The end of being human

Evolution in the age of machines

What is the difference between the technological and the human?  It seems as though we should be able to draw up a balance sheet with two clear columns: typewriters on one side, humans on the other. However, radical postmodern thinker Katherine Hayles argues that our notion of humanity and its separation from what is artificial, synthetic or ‘computational’, is an illusion.
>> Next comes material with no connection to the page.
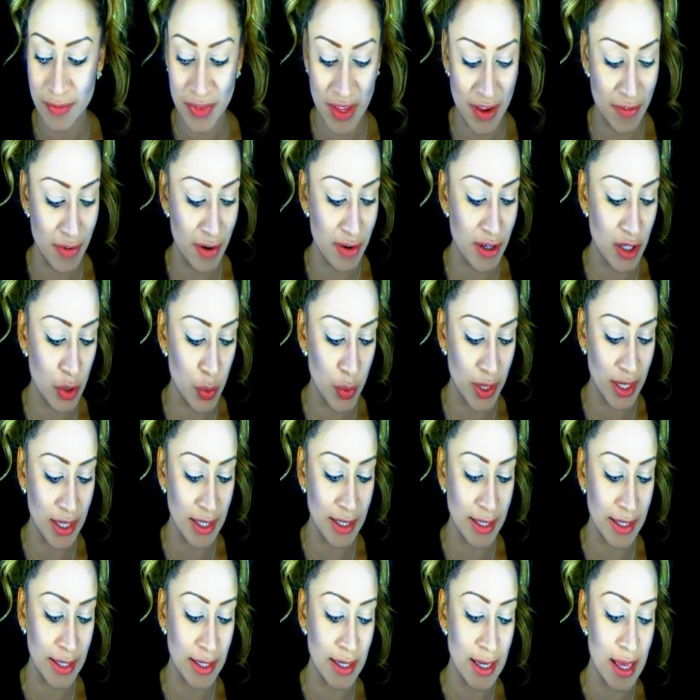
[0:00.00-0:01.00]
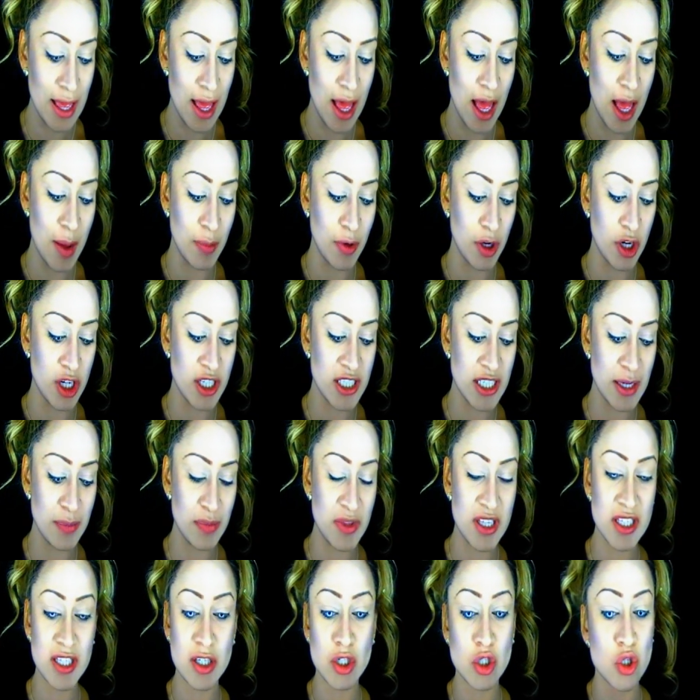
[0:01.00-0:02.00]
Now very quickly I'm going to dip
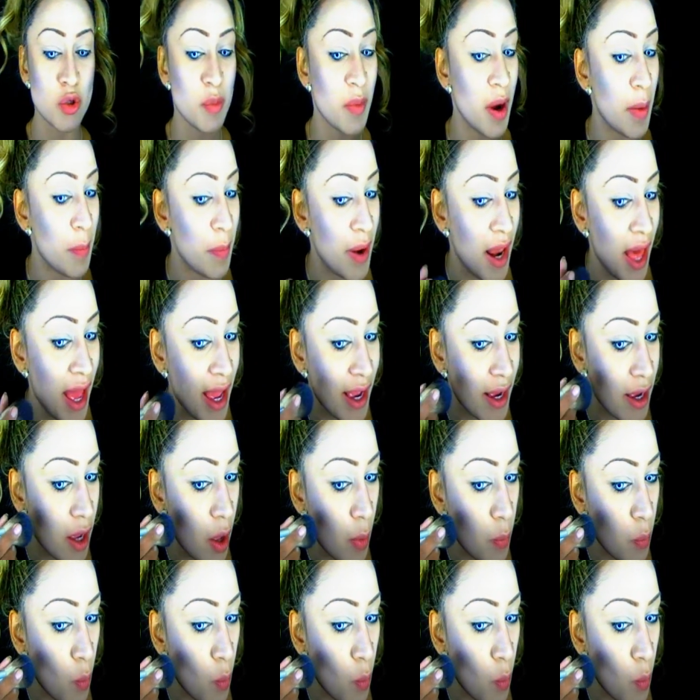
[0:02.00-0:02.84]
this into my black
In this article, Hayles explains how the ‘artificial’ and ‘natural’ columns are merged into a single inter-braided mixture.  

 

In this era of advanced artificial intelligence, perhaps the most highly charged binary is between an AI (on the technological side) and a human (on the biological). Leaving aside the trend to incorporate more and more technology into human bodies, including pacemakers, insulin pumps, cortical and neural implants, cochlear devices and so forth, humans and our cultures are forming strong symbiotic bonds with computational media in all their forms. There is a reason for this: computational media are the first technologies to have cognitive abilities. Cognition, understood as the ability to sense information from the environment, interpret it, and act in contexts that connect it with meaning, emerged first on Earth in biological bodies. Even one-celled organisms such as bacteria move toward food sources and away from toxins in ways that enable them to continue their existence. In fact all lifeforms, even those that don’t have brains such as plants and clams, have cognitive capacities. Now humans have found ways to create cognition in artificial media, leading to complex interdependencies between cognitive media and cognitive humans in collectivities that I call cognitive assemblages.